== LISTED ENTRIES ==

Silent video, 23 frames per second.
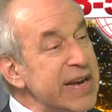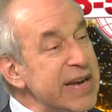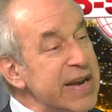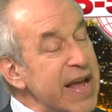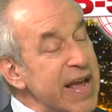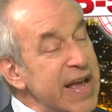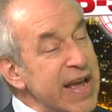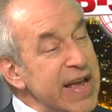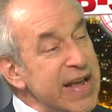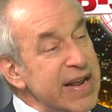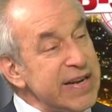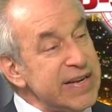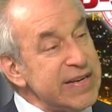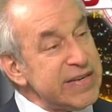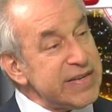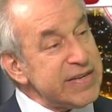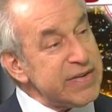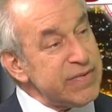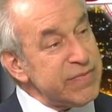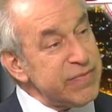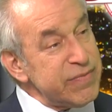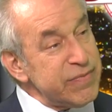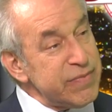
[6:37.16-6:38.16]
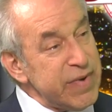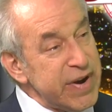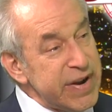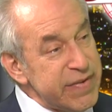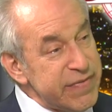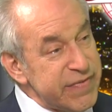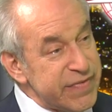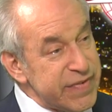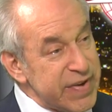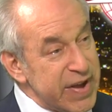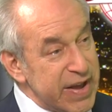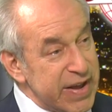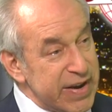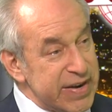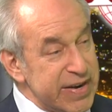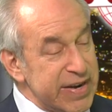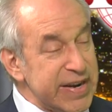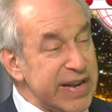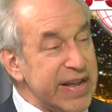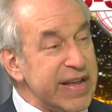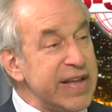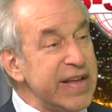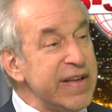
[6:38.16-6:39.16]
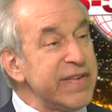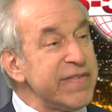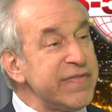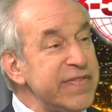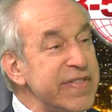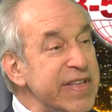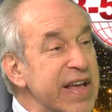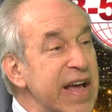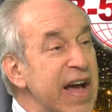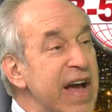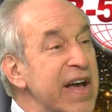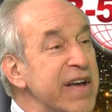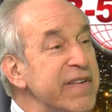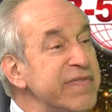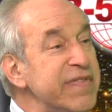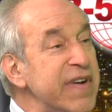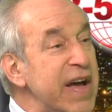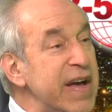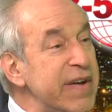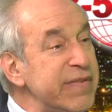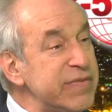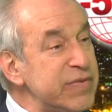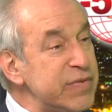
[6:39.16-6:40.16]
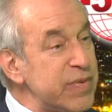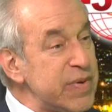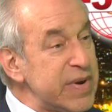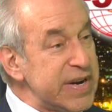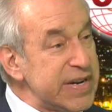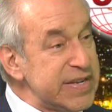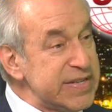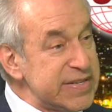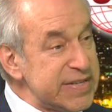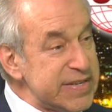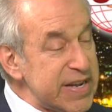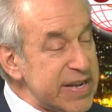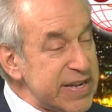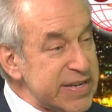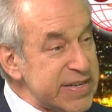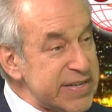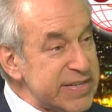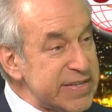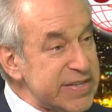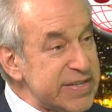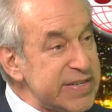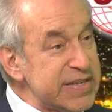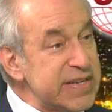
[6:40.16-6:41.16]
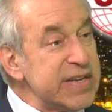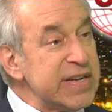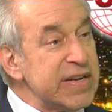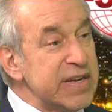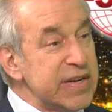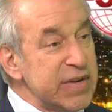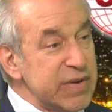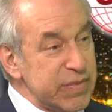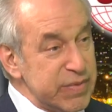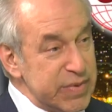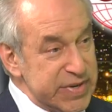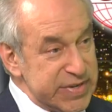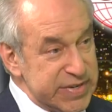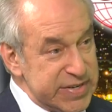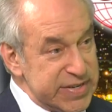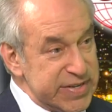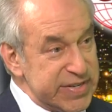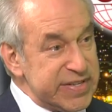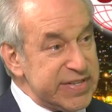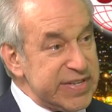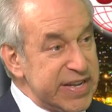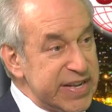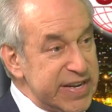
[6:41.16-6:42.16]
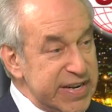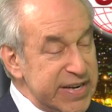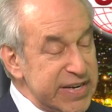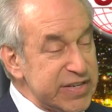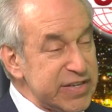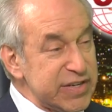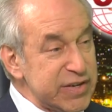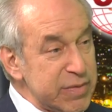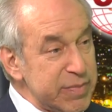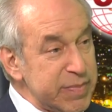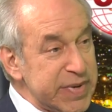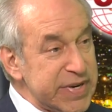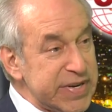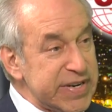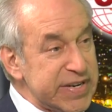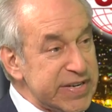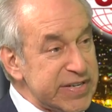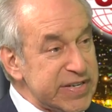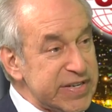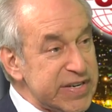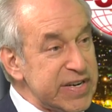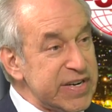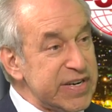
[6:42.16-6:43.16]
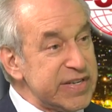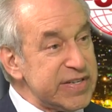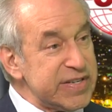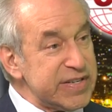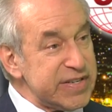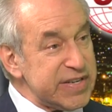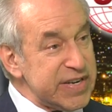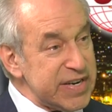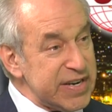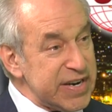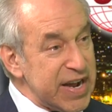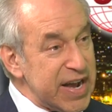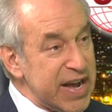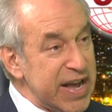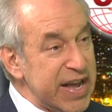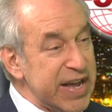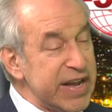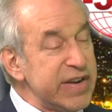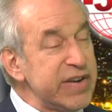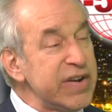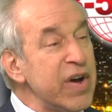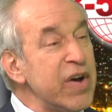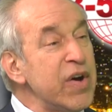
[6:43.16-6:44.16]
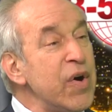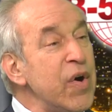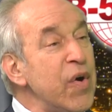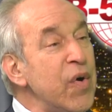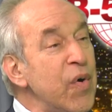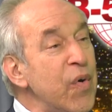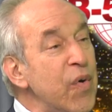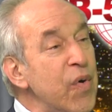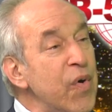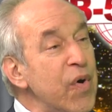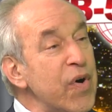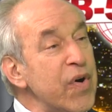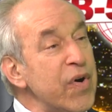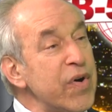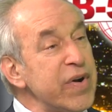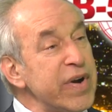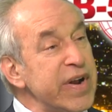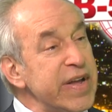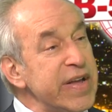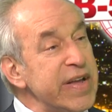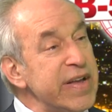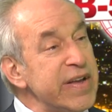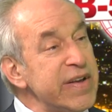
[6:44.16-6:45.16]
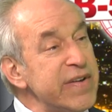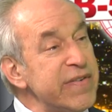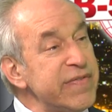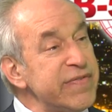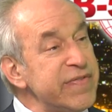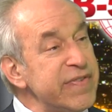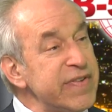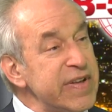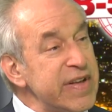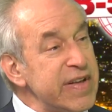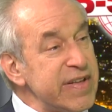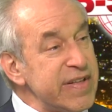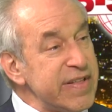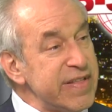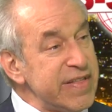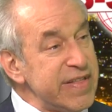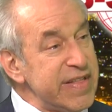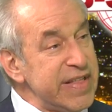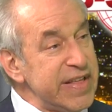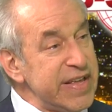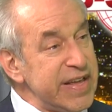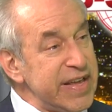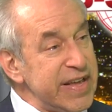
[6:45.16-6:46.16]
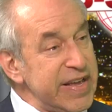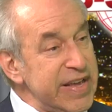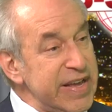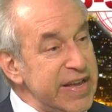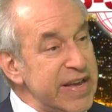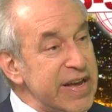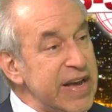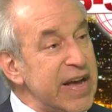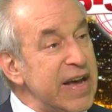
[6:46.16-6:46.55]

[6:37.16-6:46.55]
a refund if the I-526, which is the initial petition, is denied, or if the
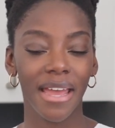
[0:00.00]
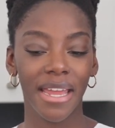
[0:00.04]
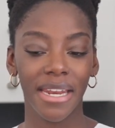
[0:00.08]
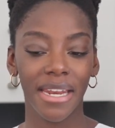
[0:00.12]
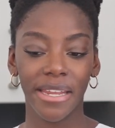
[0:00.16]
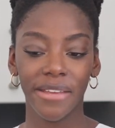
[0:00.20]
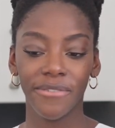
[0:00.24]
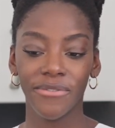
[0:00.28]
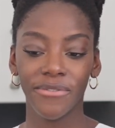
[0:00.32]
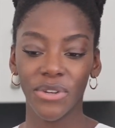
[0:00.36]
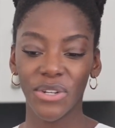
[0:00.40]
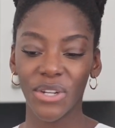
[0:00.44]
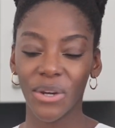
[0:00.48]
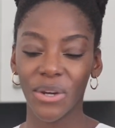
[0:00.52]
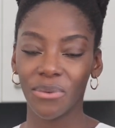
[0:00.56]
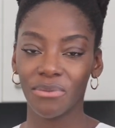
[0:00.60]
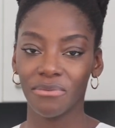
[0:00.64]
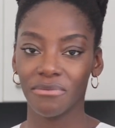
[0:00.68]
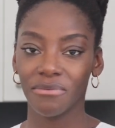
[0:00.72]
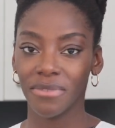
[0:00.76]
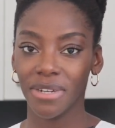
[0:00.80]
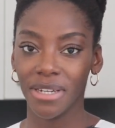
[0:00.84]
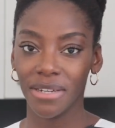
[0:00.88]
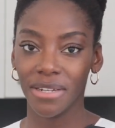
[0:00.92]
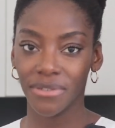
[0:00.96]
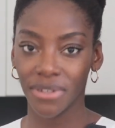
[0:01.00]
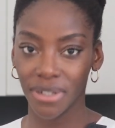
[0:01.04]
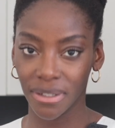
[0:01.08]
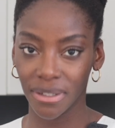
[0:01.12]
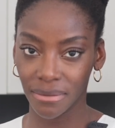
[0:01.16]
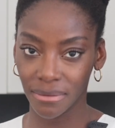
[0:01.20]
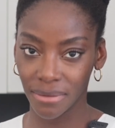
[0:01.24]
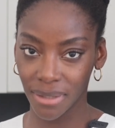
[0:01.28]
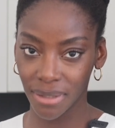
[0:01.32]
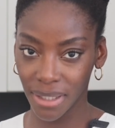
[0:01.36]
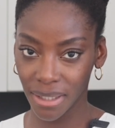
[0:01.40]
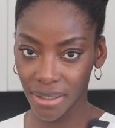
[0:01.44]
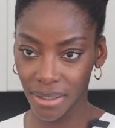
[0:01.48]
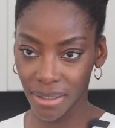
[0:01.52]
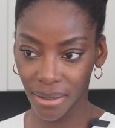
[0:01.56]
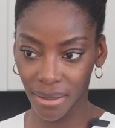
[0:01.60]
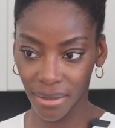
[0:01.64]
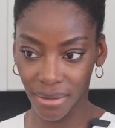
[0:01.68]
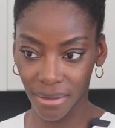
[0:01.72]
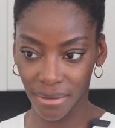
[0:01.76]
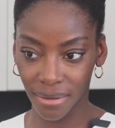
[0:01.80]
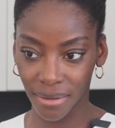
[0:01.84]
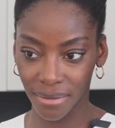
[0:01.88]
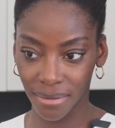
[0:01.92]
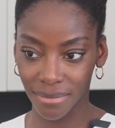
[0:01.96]
And if you don't even eat
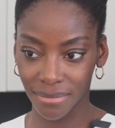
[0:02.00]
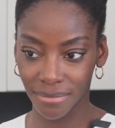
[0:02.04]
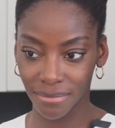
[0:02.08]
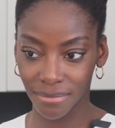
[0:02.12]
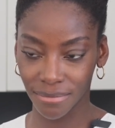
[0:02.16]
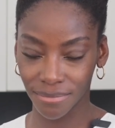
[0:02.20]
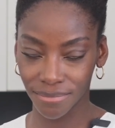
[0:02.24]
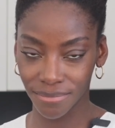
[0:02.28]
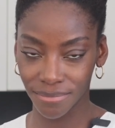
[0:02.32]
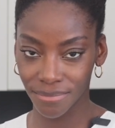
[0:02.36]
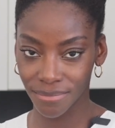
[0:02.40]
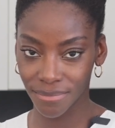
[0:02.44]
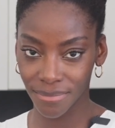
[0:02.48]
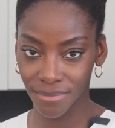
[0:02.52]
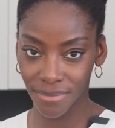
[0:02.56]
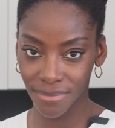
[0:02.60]
it, then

===

- WHAT THIS TASK INVOLVES -
A faithful, complete copy of the entries is required, without the pictures.

- RESULT BELOW -
Silent video, 23 frames per second.
[6:37.16-6:38.16]
[6:38.16-6:39.16]
[6:39.16-6:40.16]
[6:40.16-6:41.16]
[6:41.16-6:42.16]
[6:42.16-6:43.16]
[6:43.16-6:44.16]
[6:44.16-6:45.16]
[6:45.16-6:46.16]
[6:46.16-6:46.55]

[6:37.16-6:46.55]
a refund if the I-526, which is the initial petition, is denied, or if the
[0:00.00]
[0:00.04]
[0:00.08]
[0:00.12]
[0:00.16]
[0:00.20]
[0:00.24]
[0:00.28]
[0:00.32]
[0:00.36]
[0:00.40]
[0:00.44]
[0:00.48]
[0:00.52]
[0:00.56]
[0:00.60]
[0:00.64]
[0:00.68]
[0:00.72]
[0:00.76]
[0:00.80]
[0:00.84]
[0:00.88]
[0:00.92]
[0:00.96]
[0:01.00]
[0:01.04]
[0:01.08]
[0:01.12]
[0:01.16]
[0:01.20]
[0:01.24]
[0:01.28]
[0:01.32]
[0:01.36]
[0:01.40]
[0:01.44]
[0:01.48]
[0:01.52]
[0:01.56]
[0:01.60]
[0:01.64]
[0:01.68]
[0:01.72]
[0:01.76]
[0:01.80]
[0:01.84]
[0:01.88]
[0:01.92]
[0:01.96]
And if you don't even eat
[0:02.00]
[0:02.04]
[0:02.08]
[0:02.12]
[0:02.16]
[0:02.20]
[0:02.24]
[0:02.28]
[0:02.32]
[0:02.36]
[0:02.40]
[0:02.44]
[0:02.48]
[0:02.52]
[0:02.56]
[0:02.60]
it, then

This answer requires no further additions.